Must_be_joking_me wrote:
<quoted text>Yeah Science degrees only. And they're probably biology degrees, they were probably c-grade graduates and they're probably only 1/32nd Maori in ancestry anyway.
yeah there you go.....back to the maori this and that BS again....hahahahaha i told you... this is NOT about the bloody maoris......!!!
Must_be_joking_me wrote:
<quoted text> And it's probably only a couple of those 16 supposedly Maori colleagues of yours.
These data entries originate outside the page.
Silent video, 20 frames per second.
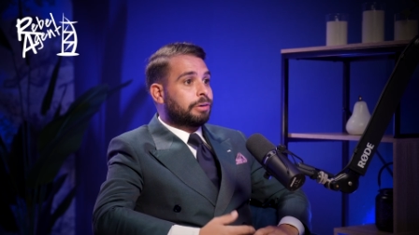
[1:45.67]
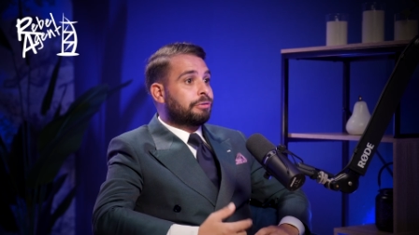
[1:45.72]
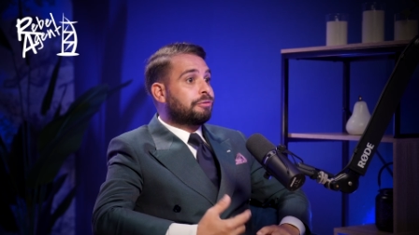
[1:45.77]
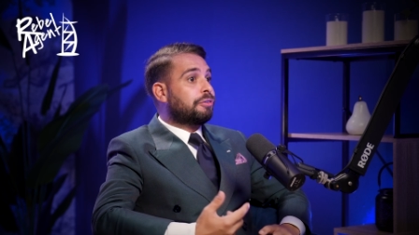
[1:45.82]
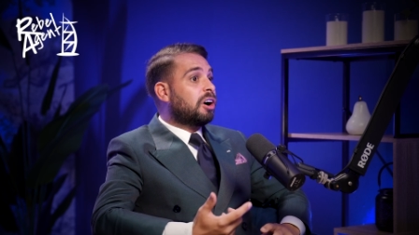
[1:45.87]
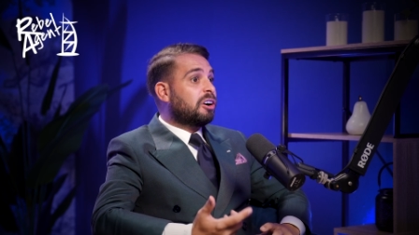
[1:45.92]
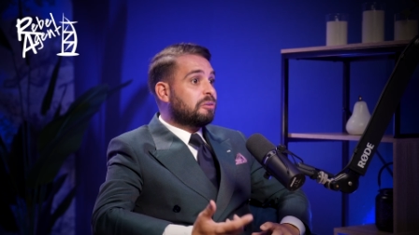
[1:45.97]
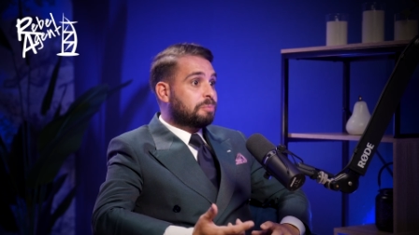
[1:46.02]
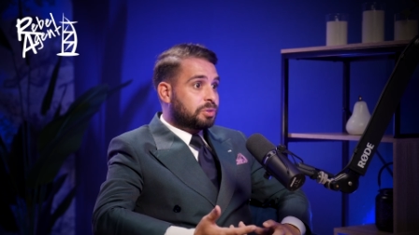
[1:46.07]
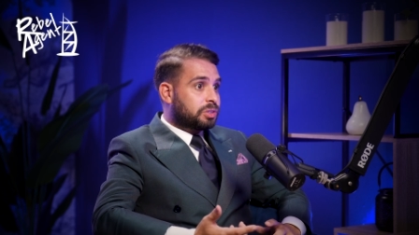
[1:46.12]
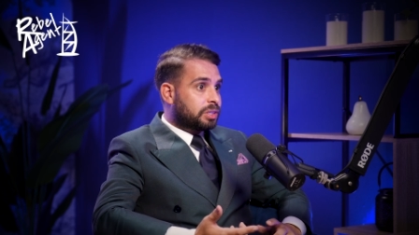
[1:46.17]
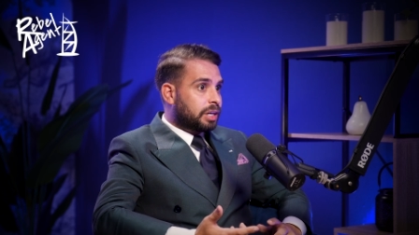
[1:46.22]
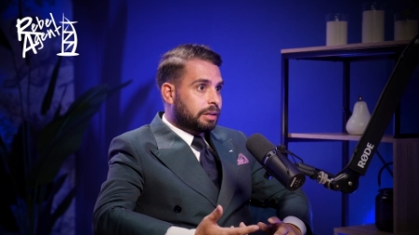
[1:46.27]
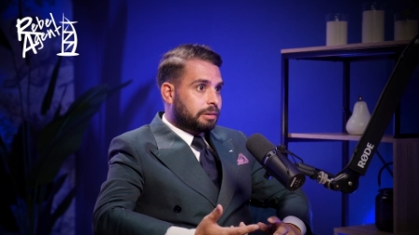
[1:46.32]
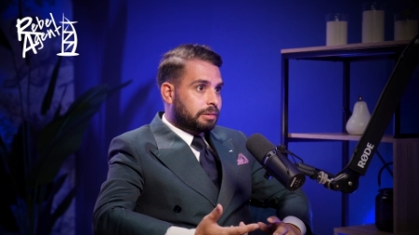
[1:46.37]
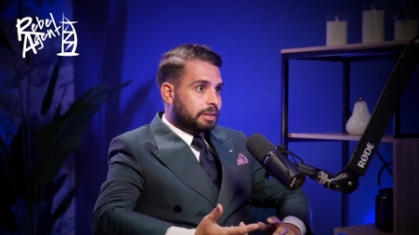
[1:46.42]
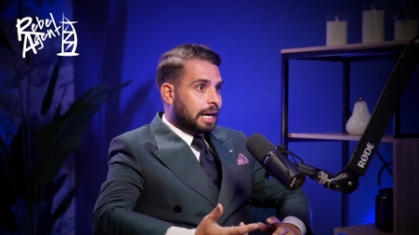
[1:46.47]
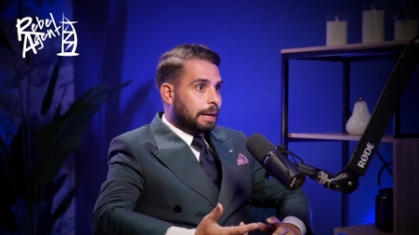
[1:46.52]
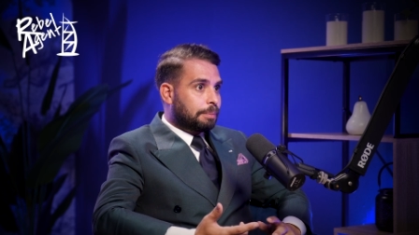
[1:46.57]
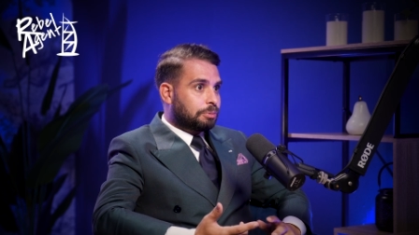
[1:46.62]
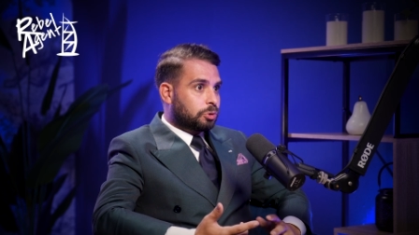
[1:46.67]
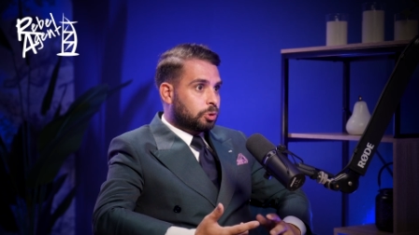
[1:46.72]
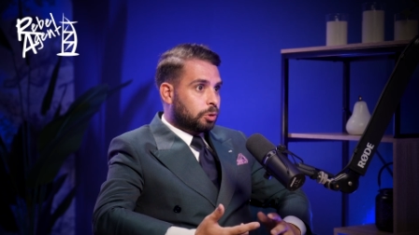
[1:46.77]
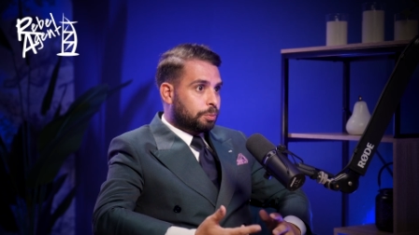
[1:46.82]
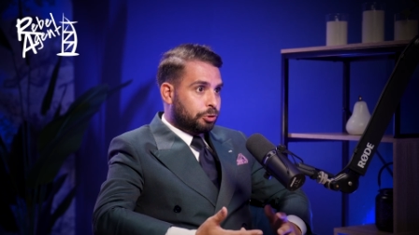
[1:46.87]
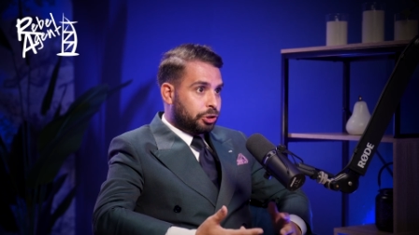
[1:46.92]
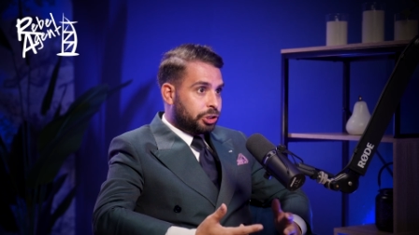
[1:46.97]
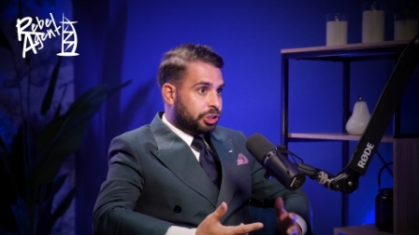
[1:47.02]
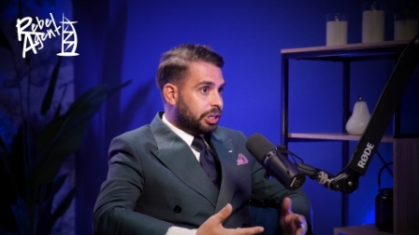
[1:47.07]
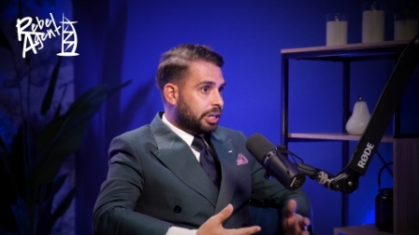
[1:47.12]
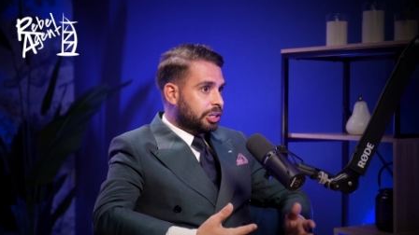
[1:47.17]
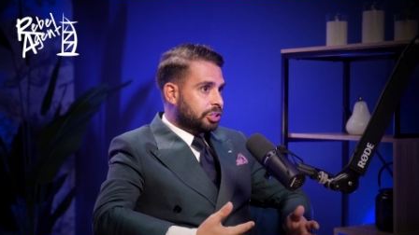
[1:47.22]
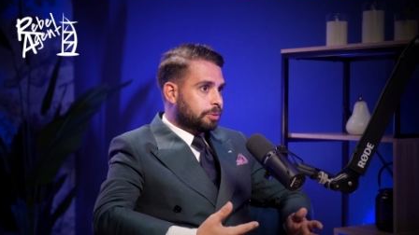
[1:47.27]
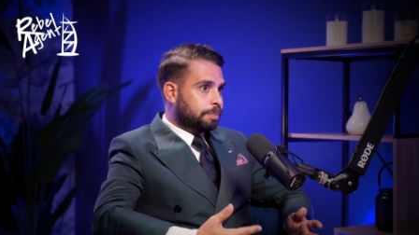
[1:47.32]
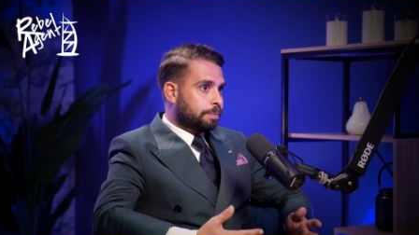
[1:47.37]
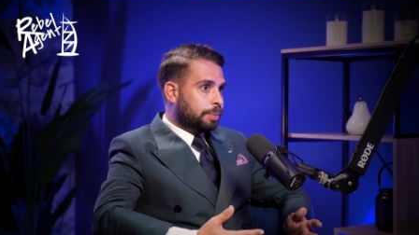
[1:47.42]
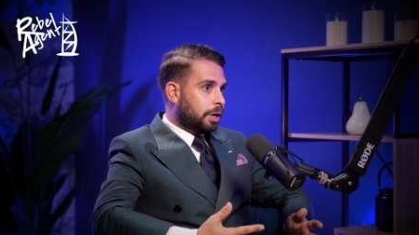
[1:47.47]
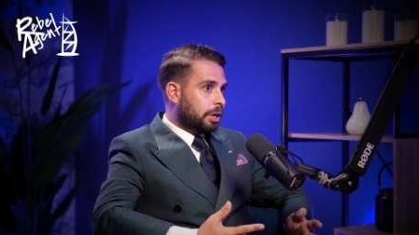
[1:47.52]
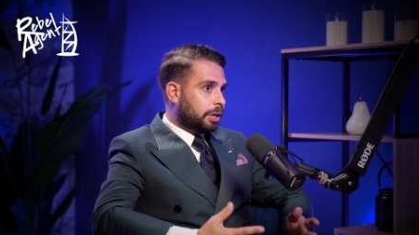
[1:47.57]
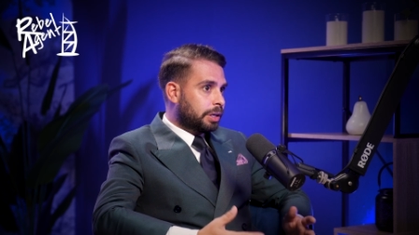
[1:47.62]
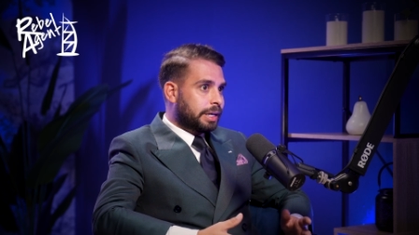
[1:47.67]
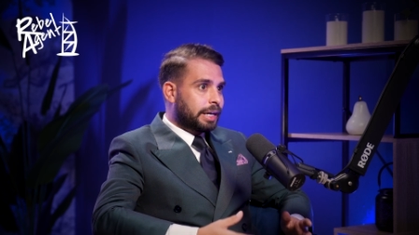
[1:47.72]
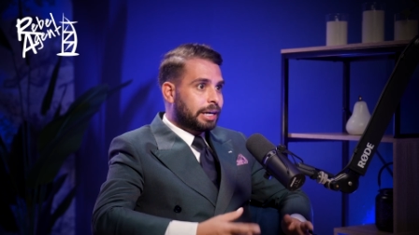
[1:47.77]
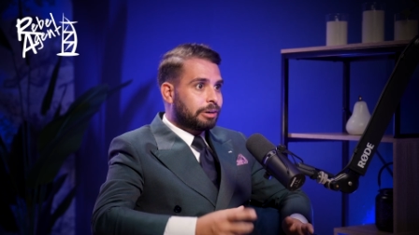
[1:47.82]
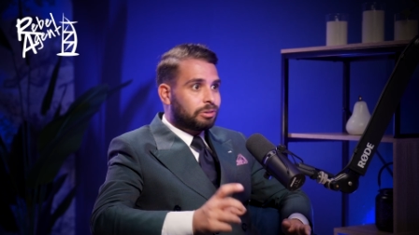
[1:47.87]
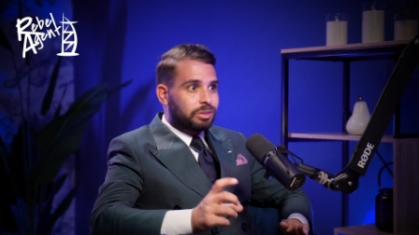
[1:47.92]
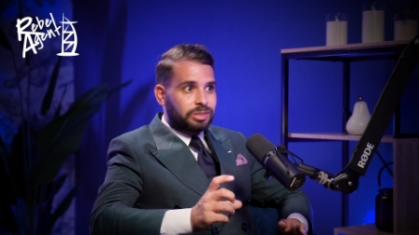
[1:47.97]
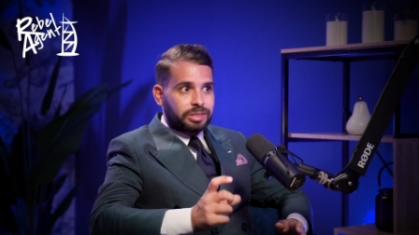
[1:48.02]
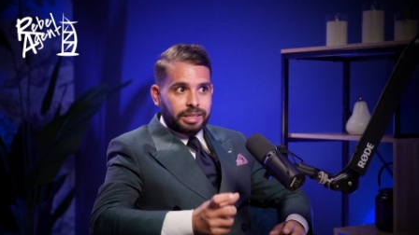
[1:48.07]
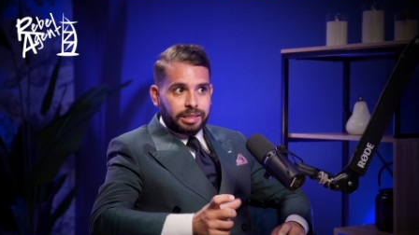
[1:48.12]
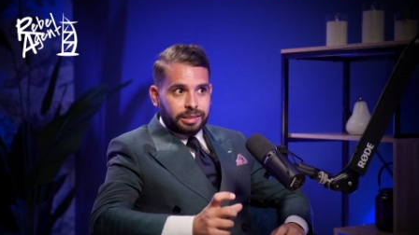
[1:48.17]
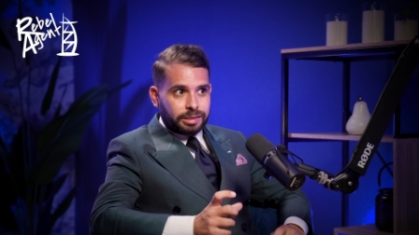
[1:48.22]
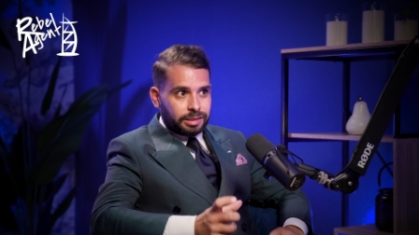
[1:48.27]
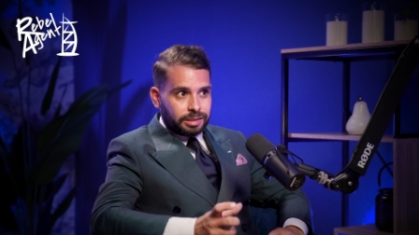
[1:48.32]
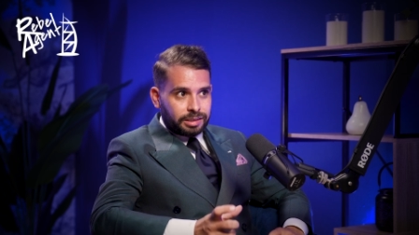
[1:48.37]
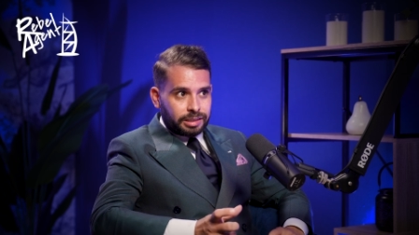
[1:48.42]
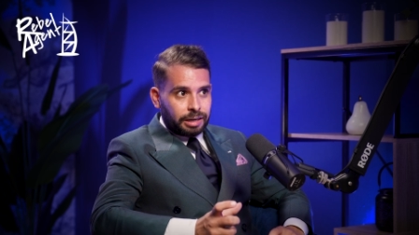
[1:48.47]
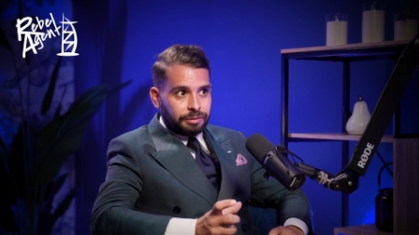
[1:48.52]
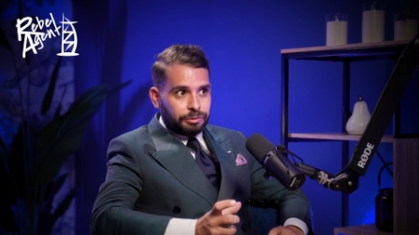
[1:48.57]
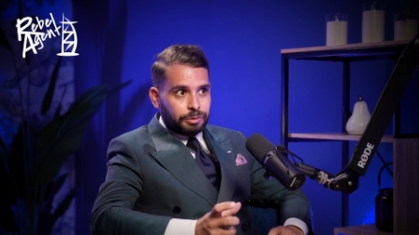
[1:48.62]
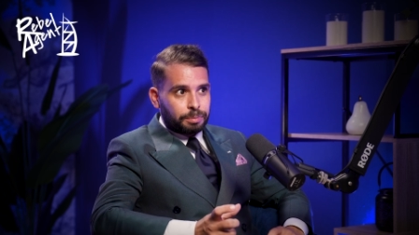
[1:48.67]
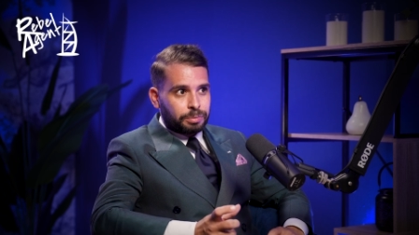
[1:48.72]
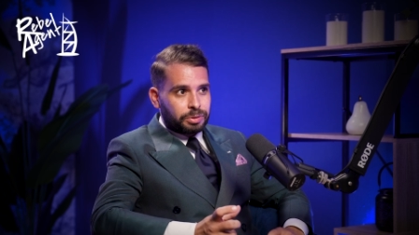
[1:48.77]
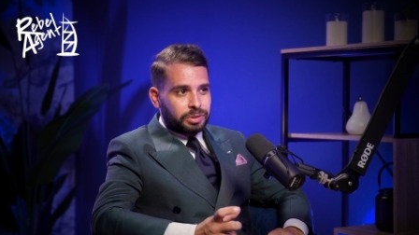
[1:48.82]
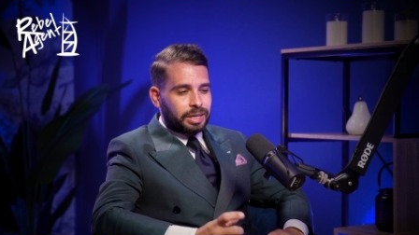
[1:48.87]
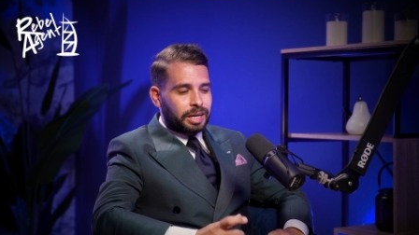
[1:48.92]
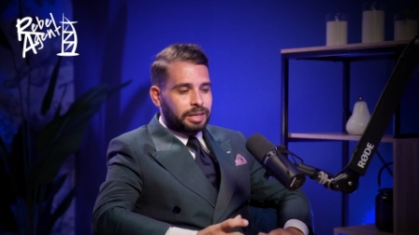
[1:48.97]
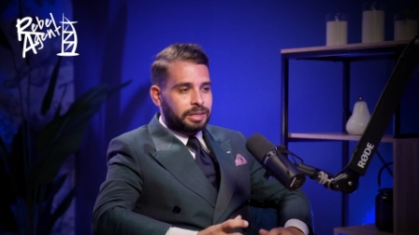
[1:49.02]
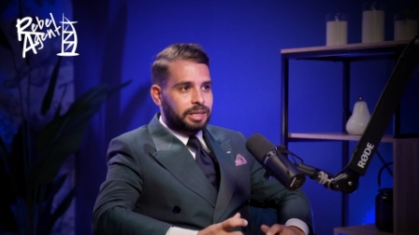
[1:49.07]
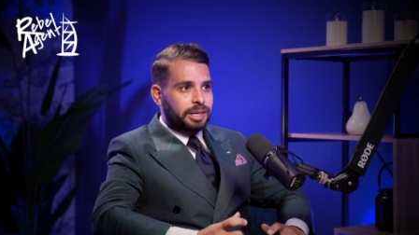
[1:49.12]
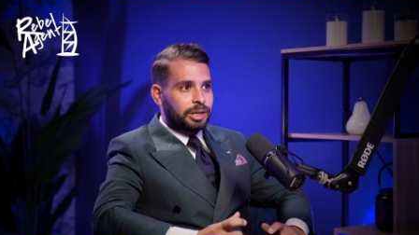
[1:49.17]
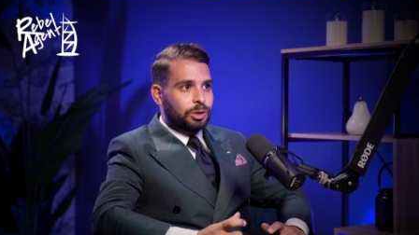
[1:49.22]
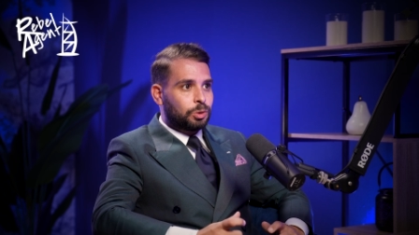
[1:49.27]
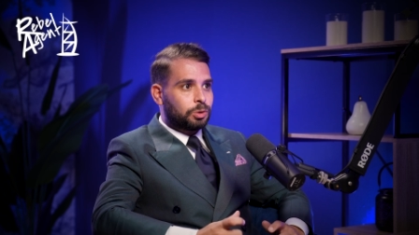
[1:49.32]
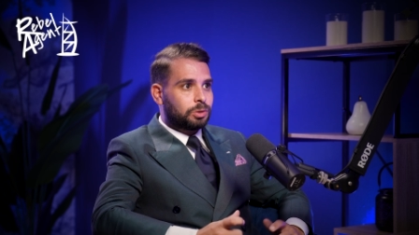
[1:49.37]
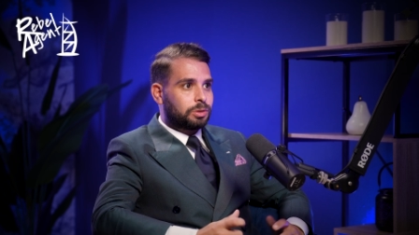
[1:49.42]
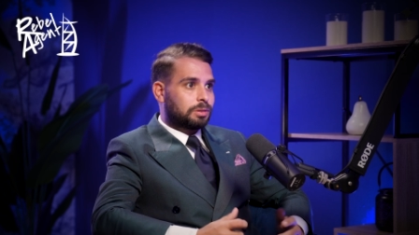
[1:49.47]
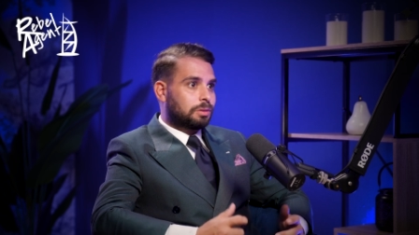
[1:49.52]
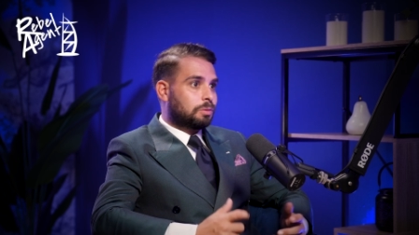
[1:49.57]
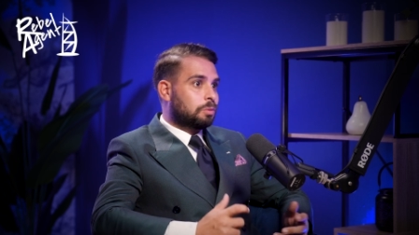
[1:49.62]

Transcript: a 5% capital appreciation per year and 6 to 7% yield,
another GUESS.... hahahaha keep guessing..!!!! and again with the maori thing? please....
Must_be_joking_me wrote:
<quoted text>What (obviously) I meant was that they could easily do those three years of study to be primary-qualified, whereas hardly any primary school teachers would have the brains to do a science degree.
pleaseeee....... people choose to teach, or become lawyers, or scientists, or mechanics, or doctors, or athletes, or any other profession......
Must_be_joking_me wrote:
<quoted text>
Was this a desperate one from you or is your reading comprehension that bad?
it's your line of thinking that is bad. it's your stereotyping and guessing that is bad.